Dataset content:
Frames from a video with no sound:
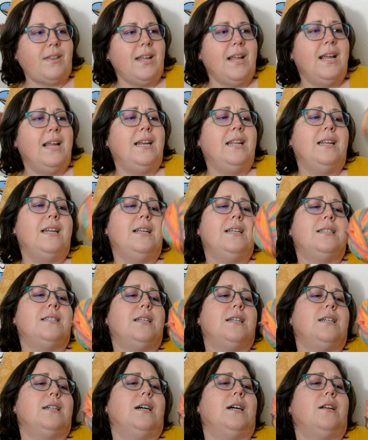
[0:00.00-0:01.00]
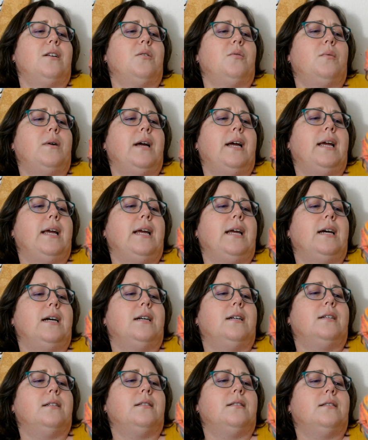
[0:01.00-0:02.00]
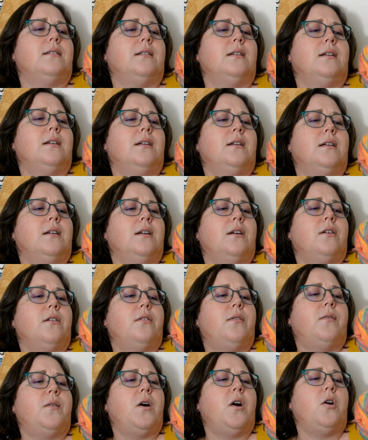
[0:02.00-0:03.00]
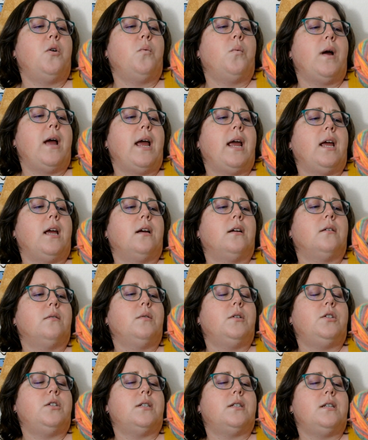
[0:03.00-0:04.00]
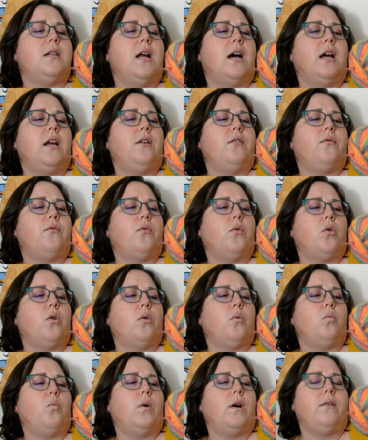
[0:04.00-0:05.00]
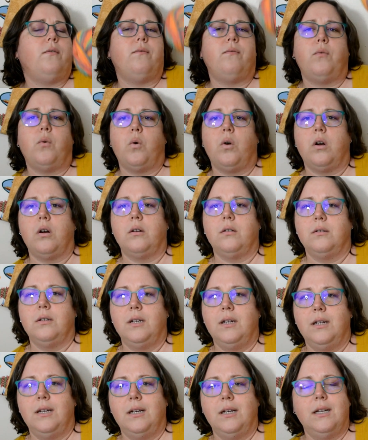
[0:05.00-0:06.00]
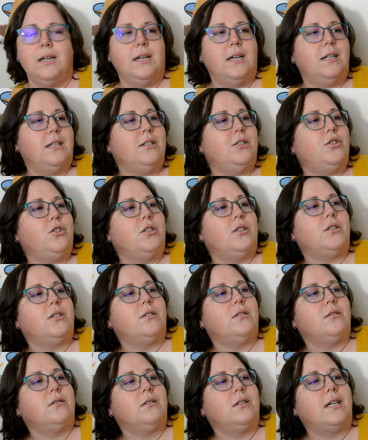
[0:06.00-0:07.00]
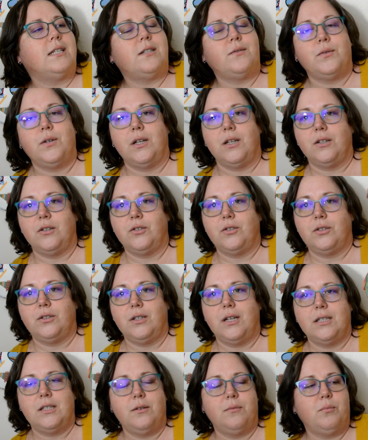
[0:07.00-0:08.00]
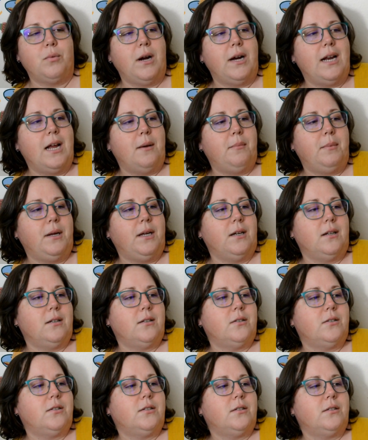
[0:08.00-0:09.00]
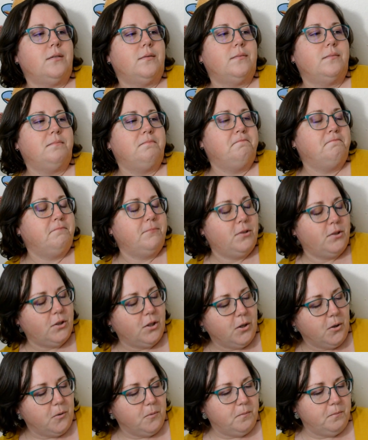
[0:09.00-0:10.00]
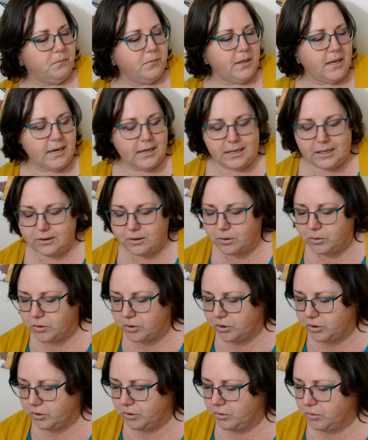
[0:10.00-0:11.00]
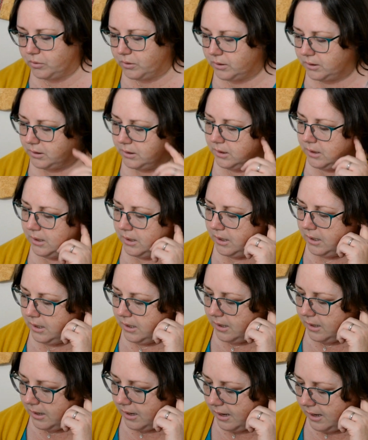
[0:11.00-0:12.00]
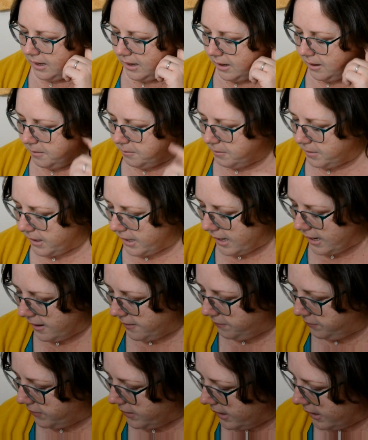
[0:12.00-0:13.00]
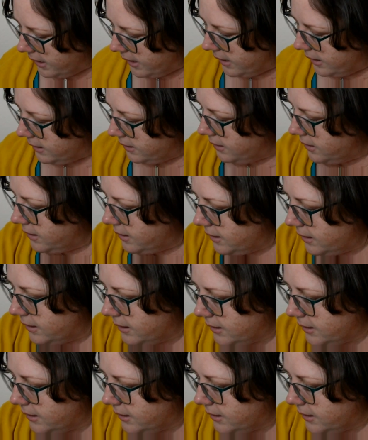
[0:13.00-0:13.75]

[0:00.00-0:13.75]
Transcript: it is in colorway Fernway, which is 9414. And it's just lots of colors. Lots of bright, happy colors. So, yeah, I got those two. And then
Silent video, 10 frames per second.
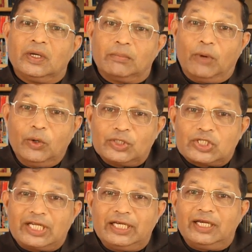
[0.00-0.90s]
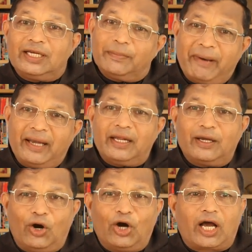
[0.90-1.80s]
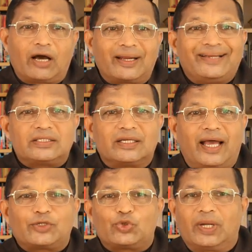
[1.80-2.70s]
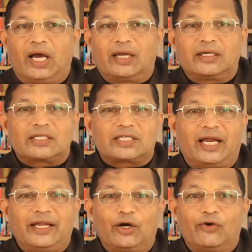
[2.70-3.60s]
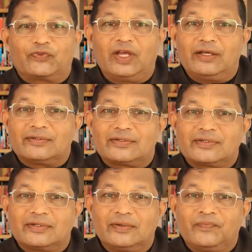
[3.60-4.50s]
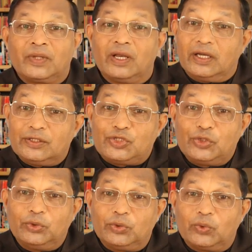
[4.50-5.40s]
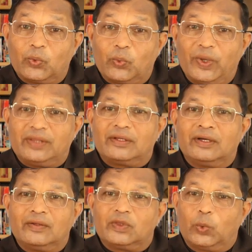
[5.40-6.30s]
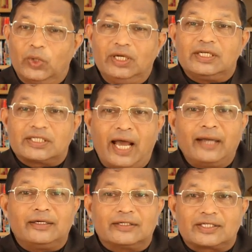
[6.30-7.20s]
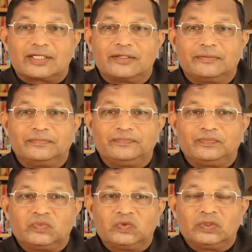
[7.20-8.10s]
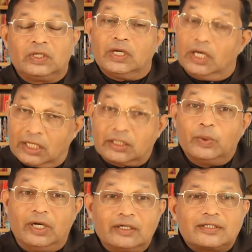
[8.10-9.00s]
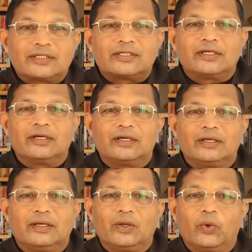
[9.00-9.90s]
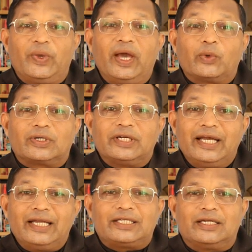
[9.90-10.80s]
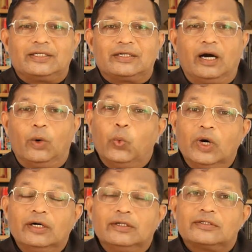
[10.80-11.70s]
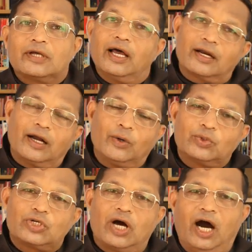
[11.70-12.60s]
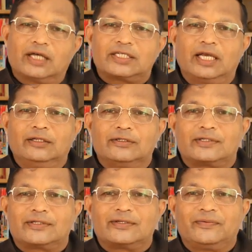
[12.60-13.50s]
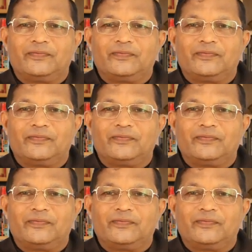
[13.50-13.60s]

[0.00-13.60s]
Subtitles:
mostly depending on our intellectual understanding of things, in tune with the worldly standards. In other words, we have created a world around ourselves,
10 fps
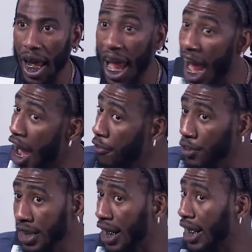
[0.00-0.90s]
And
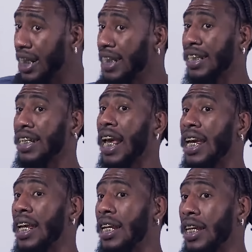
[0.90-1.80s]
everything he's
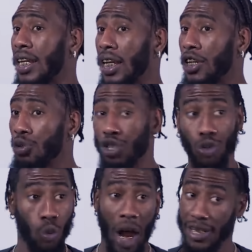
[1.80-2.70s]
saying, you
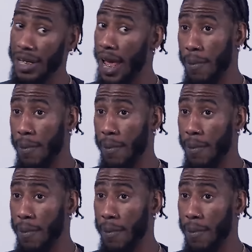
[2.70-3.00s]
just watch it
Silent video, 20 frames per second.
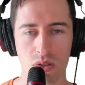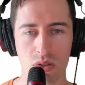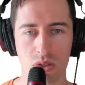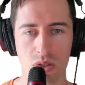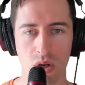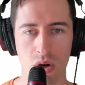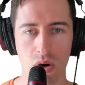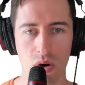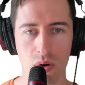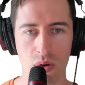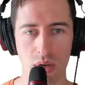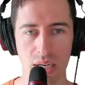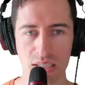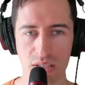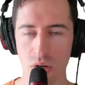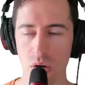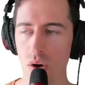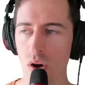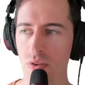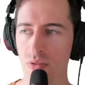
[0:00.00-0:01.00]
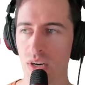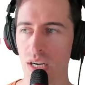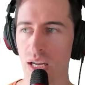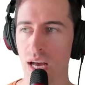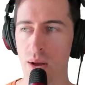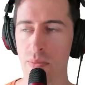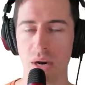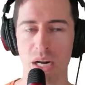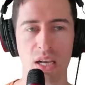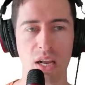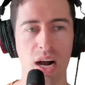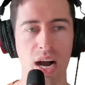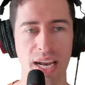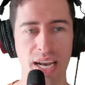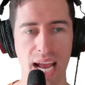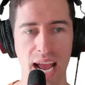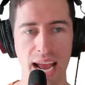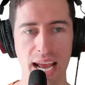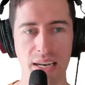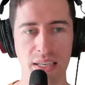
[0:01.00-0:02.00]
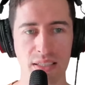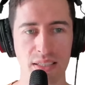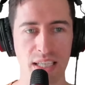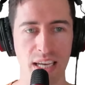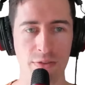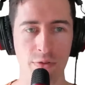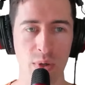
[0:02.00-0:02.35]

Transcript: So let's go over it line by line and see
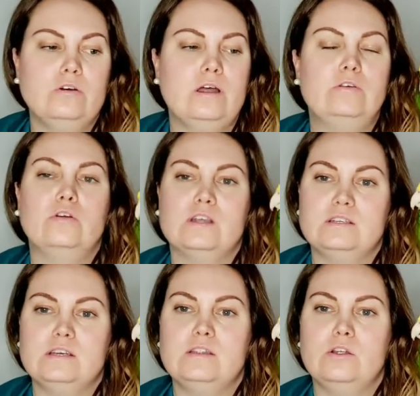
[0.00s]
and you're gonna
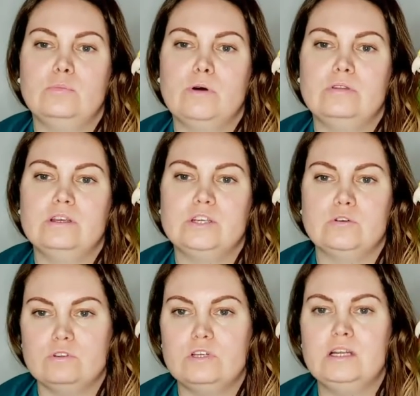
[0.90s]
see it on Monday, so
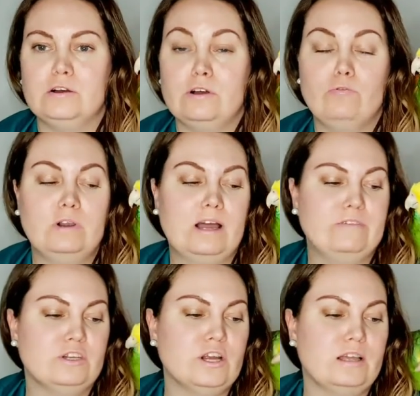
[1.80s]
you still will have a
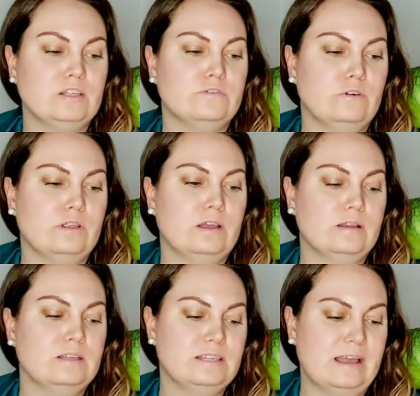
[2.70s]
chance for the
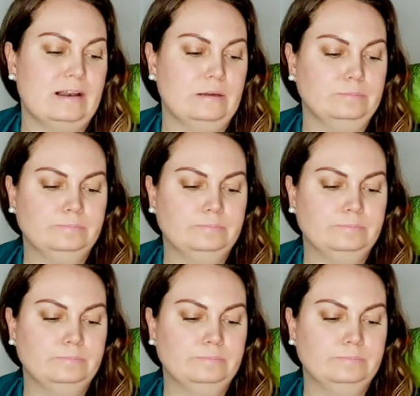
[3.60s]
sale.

Work instructions:
Retype each entry exactly. No pictures.

Problem solution:
Frames from a video with no sound:
[0:00.00-0:01.00]
[0:01.00-0:02.00]
[0:02.00-0:03.00]
[0:03.00-0:04.00]
[0:04.00-0:05.00]
[0:05.00-0:06.00]
[0:06.00-0:07.00]
[0:07.00-0:08.00]
[0:08.00-0:09.00]
[0:09.00-0:10.00]
[0:10.00-0:11.00]
[0:11.00-0:12.00]
[0:12.00-0:13.00]
[0:13.00-0:13.75]

[0:00.00-0:13.75]
Transcript: it is in colorway Fernway, which is 9414. And it's just lots of colors. Lots of bright, happy colors. So, yeah, I got those two. And then
Silent video, 10 frames per second.
[0.00-0.90s]
[0.90-1.80s]
[1.80-2.70s]
[2.70-3.60s]
[3.60-4.50s]
[4.50-5.40s]
[5.40-6.30s]
[6.30-7.20s]
[7.20-8.10s]
[8.10-9.00s]
[9.00-9.90s]
[9.90-10.80s]
[10.80-11.70s]
[11.70-12.60s]
[12.60-13.50s]
[13.50-13.60s]

[0.00-13.60s]
Subtitles:
mostly depending on our intellectual understanding of things, in tune with the worldly standards. In other words, we have created a world around ourselves,
10 fps
[0.00-0.90s]
And
[0.90-1.80s]
everything he's
[1.80-2.70s]
saying, you
[2.70-3.00s]
just watch it
Silent video, 20 frames per second.
[0:00.00-0:01.00]
[0:01.00-0:02.00]
[0:02.00-0:02.35]

Transcript: So let's go over it line by line and see
[0.00s]
and you're gonna
[0.90s]
see it on Monday, so
[1.80s]
you still will have a
[2.70s]
chance for the
[3.60s]
sale.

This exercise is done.